I have tried several ways to implement this in multi-gpus mode, one of them is not so elegent but works, which returns right intermedia feature map, however another one does’t work which returns None and false result.
I gauss the condition is revelent to the assignment self.target_outputs = output.detach()
in hook function. What variable the forward output is assigned to matters.
# the one that works
class Wrapper(torch.nn.Module):
def __init__(self, model):
super(Wrapper, self).__init__()
self.model = model
def f_hook(module, __, output):
module.register_buffer('target_outputs', output)
self.model.features[2].register_forward_hook(f_hook)
def forward(self,input):
self.model(input)
return self.model.features[2].target_outputs
def __repr__(self):
return "Wrappper"
# another one that not works. The implemetation and the result is the same as what is stated in question part.
class Wrapper1(torch.nn.Module):
def __init__(self, model):
super(Wrapper1, self).__init__()
self.model = model
self.target_outputs = None
def f_hook(_, __, output):
self.target_outputs = output.detach()
self.model.features[2].register_forward_hook(f_hook)
def forward(self,input):
self.model(input)
return self.target_outputs
def __repr__(self):
return "Wrappper1"
# test code
if __name__ == '__main__':
devices = [4,5]
model = vgg19().cuda(4)
model = model.cuda(4)
wrapper = Wrapper(model)
wrapper = wrapper.cuda(4)
input1 = torch.randn(60,3,224,224).fill_(0).cuda(4)
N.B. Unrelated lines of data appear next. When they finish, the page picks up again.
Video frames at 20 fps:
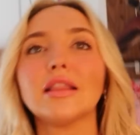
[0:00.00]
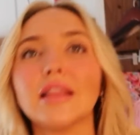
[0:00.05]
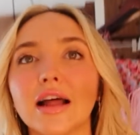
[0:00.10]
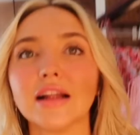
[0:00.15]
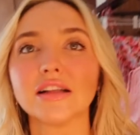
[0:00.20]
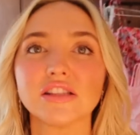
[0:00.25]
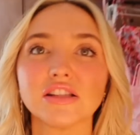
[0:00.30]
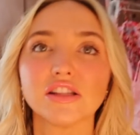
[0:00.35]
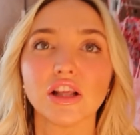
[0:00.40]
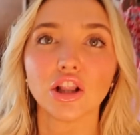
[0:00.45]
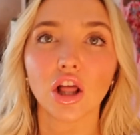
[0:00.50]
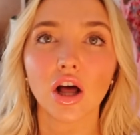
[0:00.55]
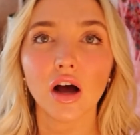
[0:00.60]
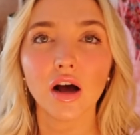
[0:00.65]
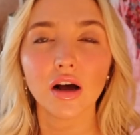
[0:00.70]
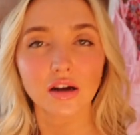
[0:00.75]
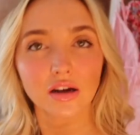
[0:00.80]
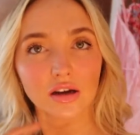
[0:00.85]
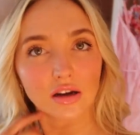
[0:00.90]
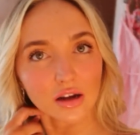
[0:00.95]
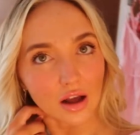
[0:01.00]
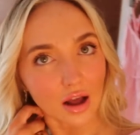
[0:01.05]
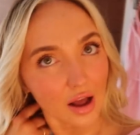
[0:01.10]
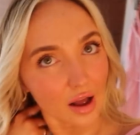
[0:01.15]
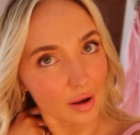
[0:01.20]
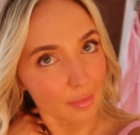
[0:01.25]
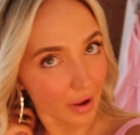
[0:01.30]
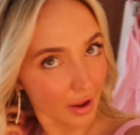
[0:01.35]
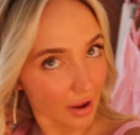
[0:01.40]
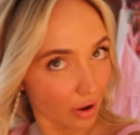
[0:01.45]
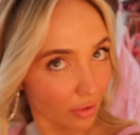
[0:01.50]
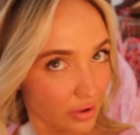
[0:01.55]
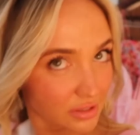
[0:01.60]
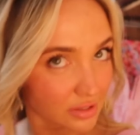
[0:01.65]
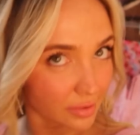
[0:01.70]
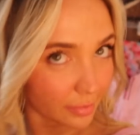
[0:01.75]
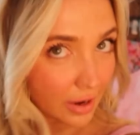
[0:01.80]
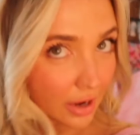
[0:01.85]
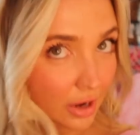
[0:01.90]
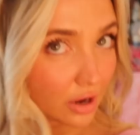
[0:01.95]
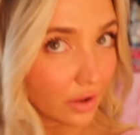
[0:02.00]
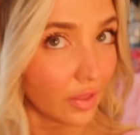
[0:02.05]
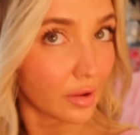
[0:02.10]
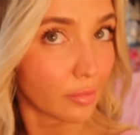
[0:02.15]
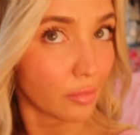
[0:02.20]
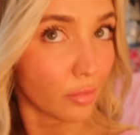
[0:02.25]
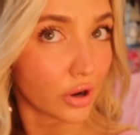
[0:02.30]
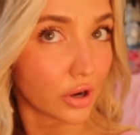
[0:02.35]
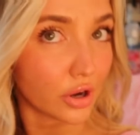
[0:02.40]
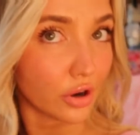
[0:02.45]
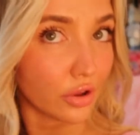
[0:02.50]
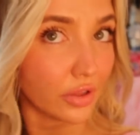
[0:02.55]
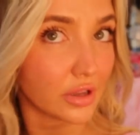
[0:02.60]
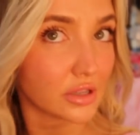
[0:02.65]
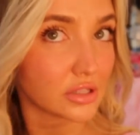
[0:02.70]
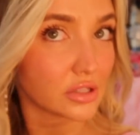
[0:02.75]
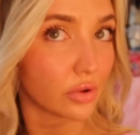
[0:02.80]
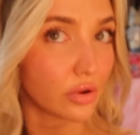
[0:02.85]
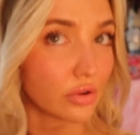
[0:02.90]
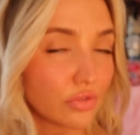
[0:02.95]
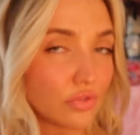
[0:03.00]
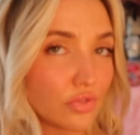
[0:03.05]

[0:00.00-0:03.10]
That's the look. I always get my hair like more curly so it'll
out1 = torch.nn.parallel.data_parallel(wrapper, input1, devices)
print(out1) if out1 is not None else None
# print a right feature map
input2 = torch.randn(60,3,224,224).fill_(1).cuda(4)
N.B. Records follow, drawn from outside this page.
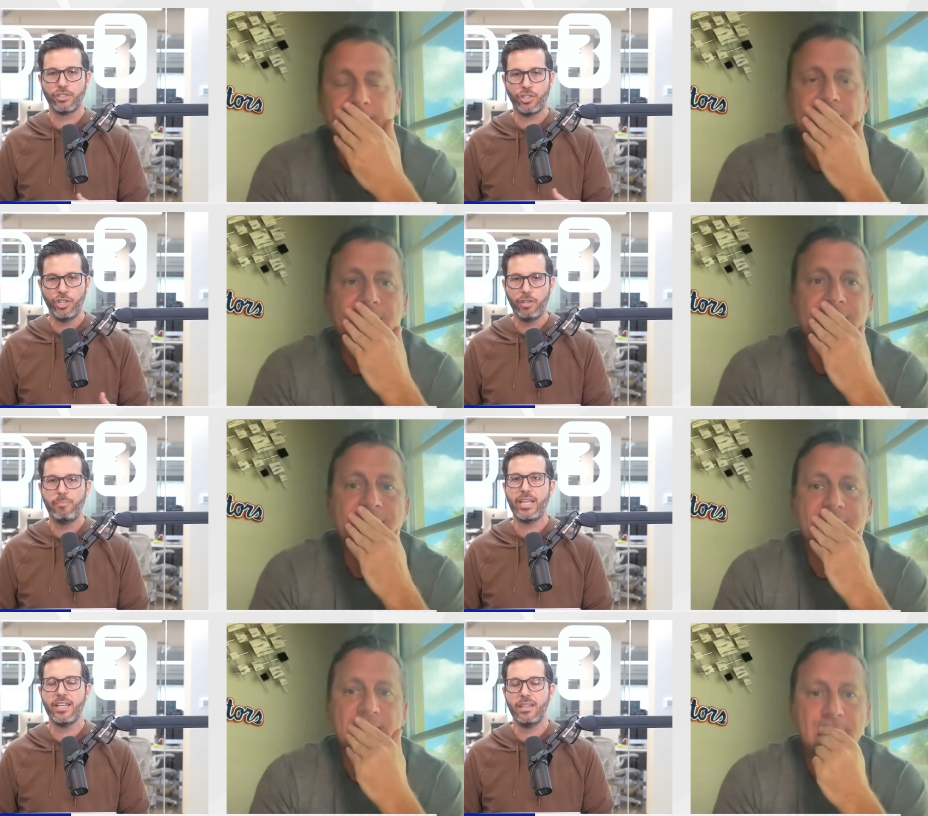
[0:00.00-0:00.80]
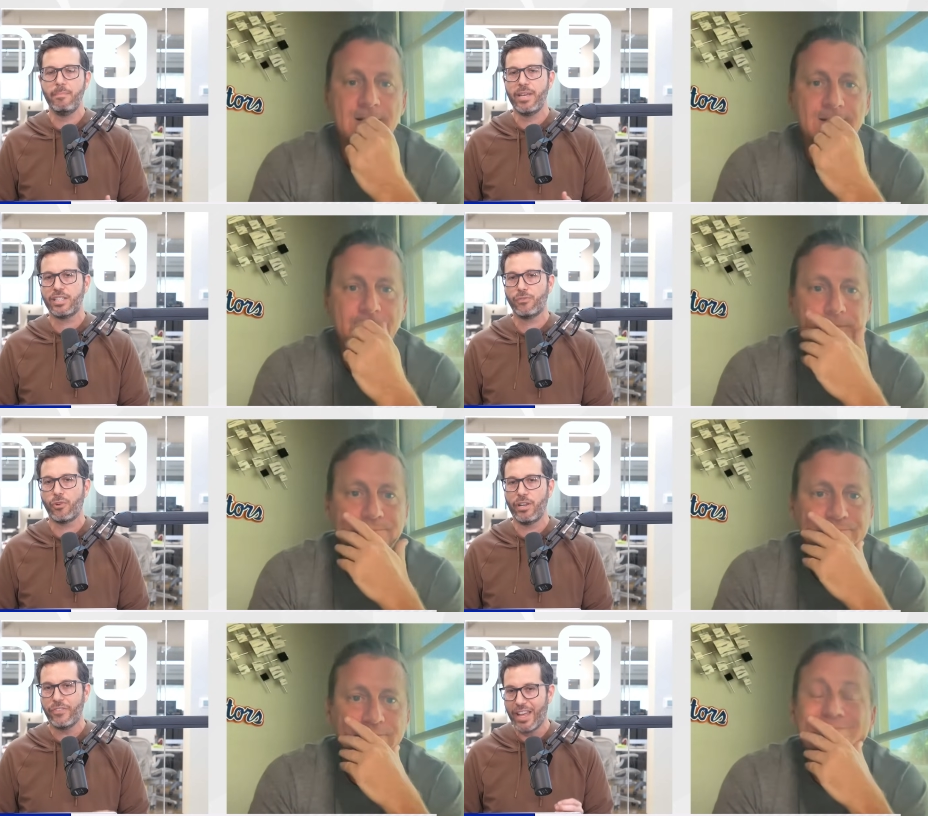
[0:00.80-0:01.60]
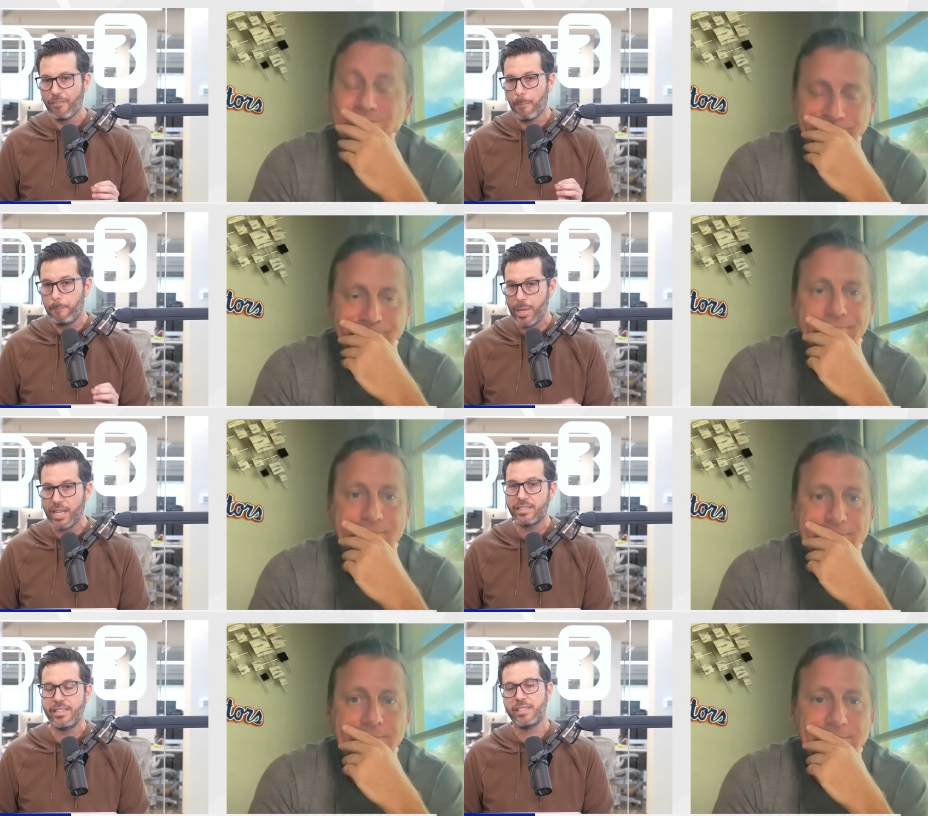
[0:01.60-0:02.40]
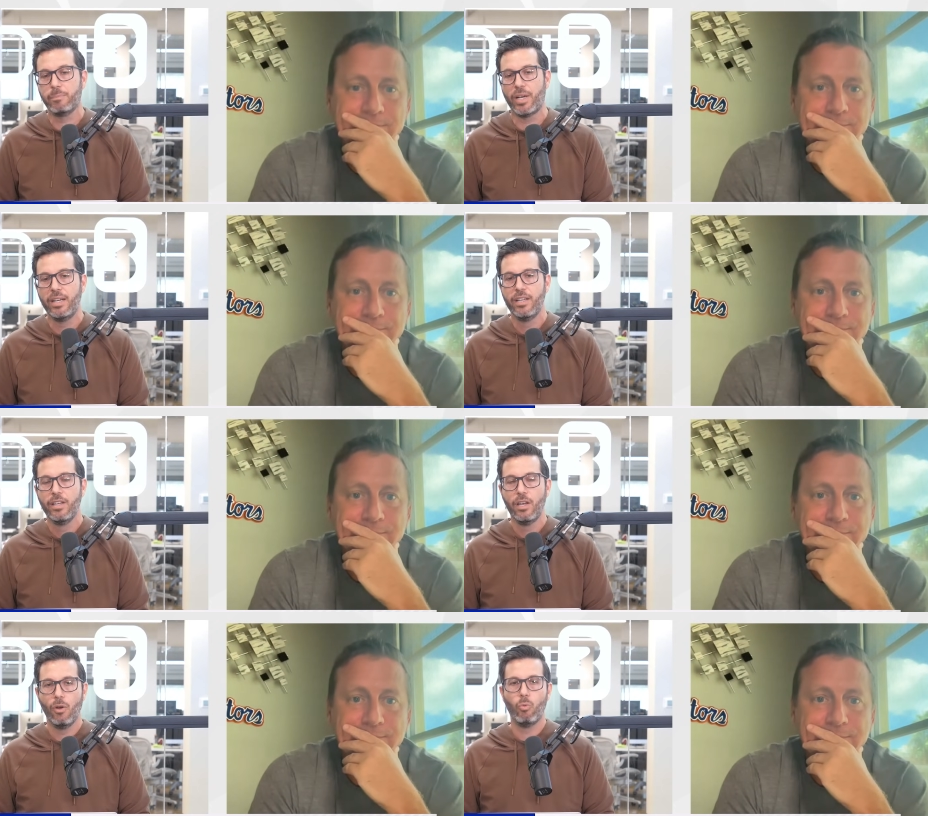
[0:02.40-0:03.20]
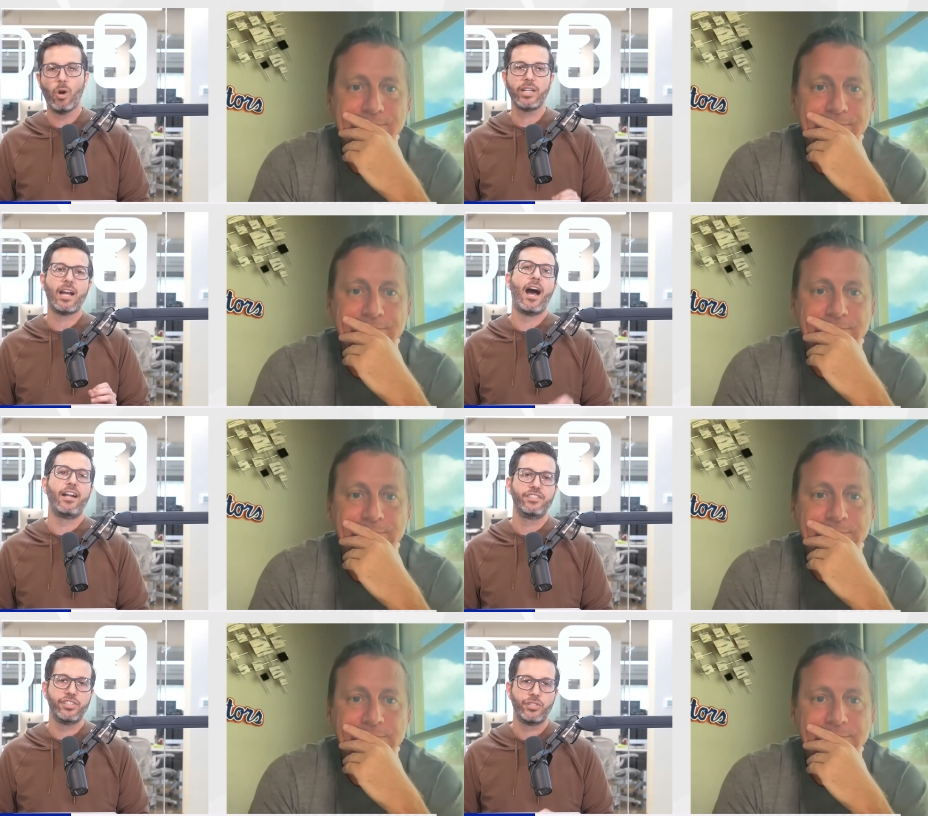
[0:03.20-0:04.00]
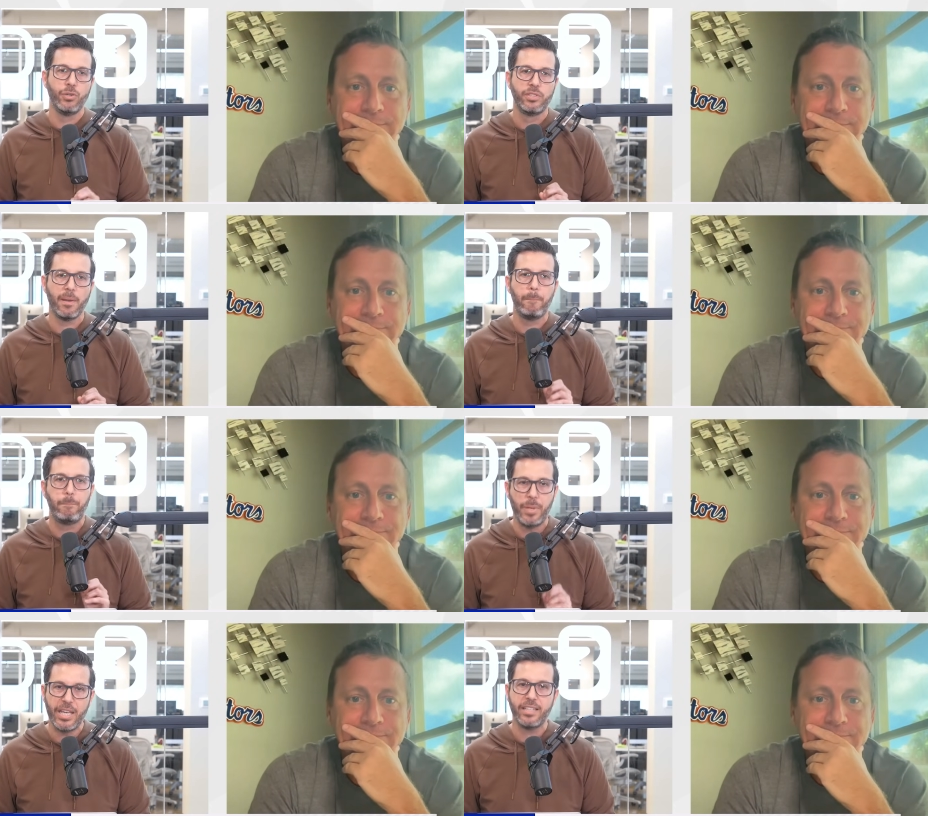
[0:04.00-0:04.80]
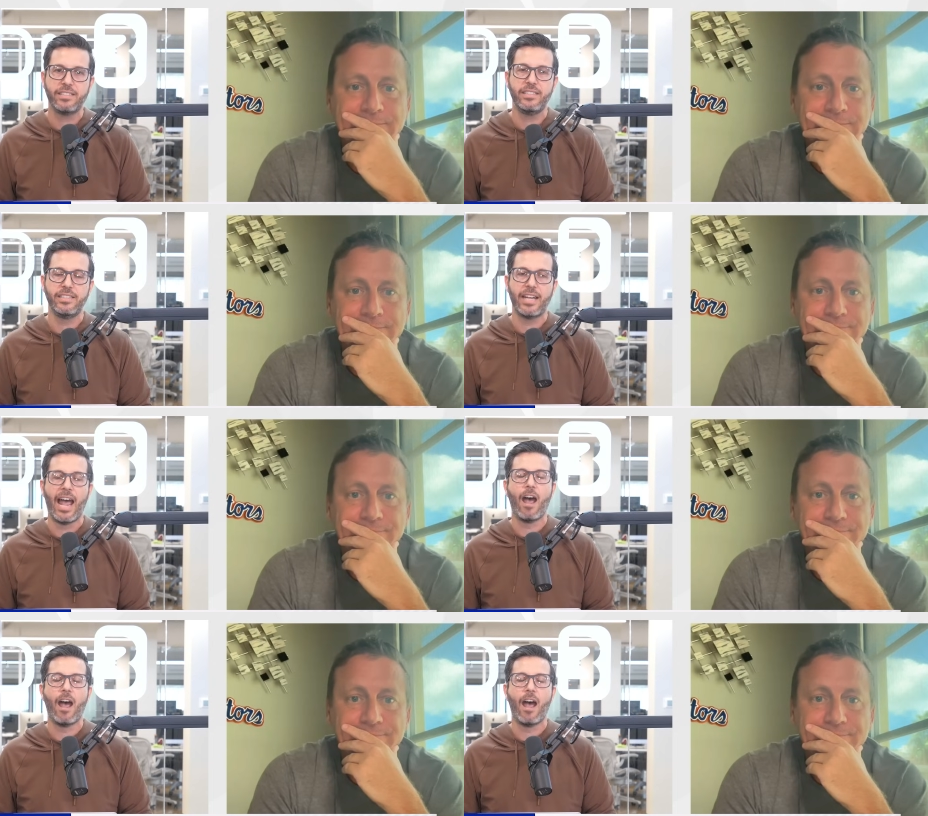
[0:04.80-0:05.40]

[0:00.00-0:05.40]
Speaker 1: could be in the mix for if they have a big season. But what constitutes a big season?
out2 = torch.nn.parallel.data_parallel(wrapper, input2, devices)
print(out2) if out2 is not None else None
# print a right feature map
model = vgg19().cuda(4)
model = model.cuda(4)
wrapper = Wrapper1(model)
wrapper = wrapper.cuda(4)
input1 = torch.randn(60,3,224,224).fill_(0).cuda(4)
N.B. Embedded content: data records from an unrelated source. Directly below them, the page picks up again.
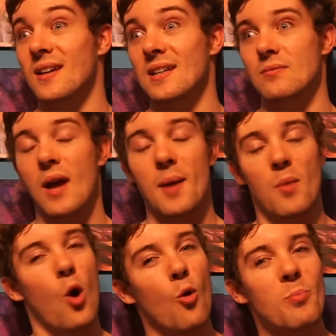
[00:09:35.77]
and I'm
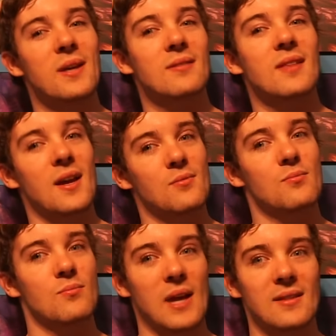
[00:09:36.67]
hoping that
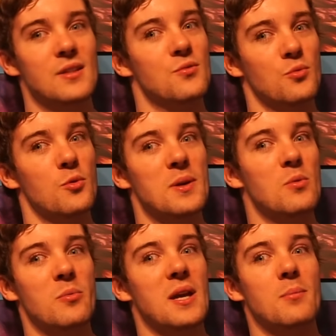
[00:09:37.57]
at least RWBY
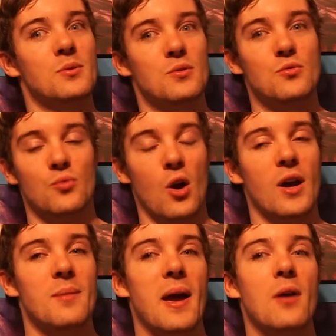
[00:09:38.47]
will be able to draw
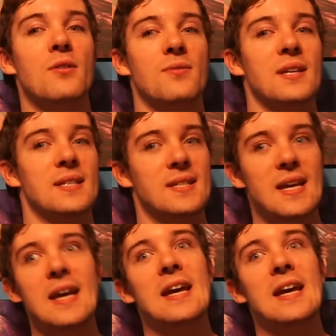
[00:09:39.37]
him out of this.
out1 = torch.nn.parallel.data_parallel(wrapper, input1, devices)
print(out1) if out1 is not None else None
# print None
input2 = torch.randn(60,3,224,224).fill_(1).cuda(4)
out2 = torch.nn.parallel.data_parallel(wrapper, input2, devices)
print(out2) if out2 is not None else None
# print a false feature map, which corresponds to output of input1 rather than output of input2.
# This is what confuses me all the time.
Need help! Is there someone could explain why this happened ? Thanks in advance.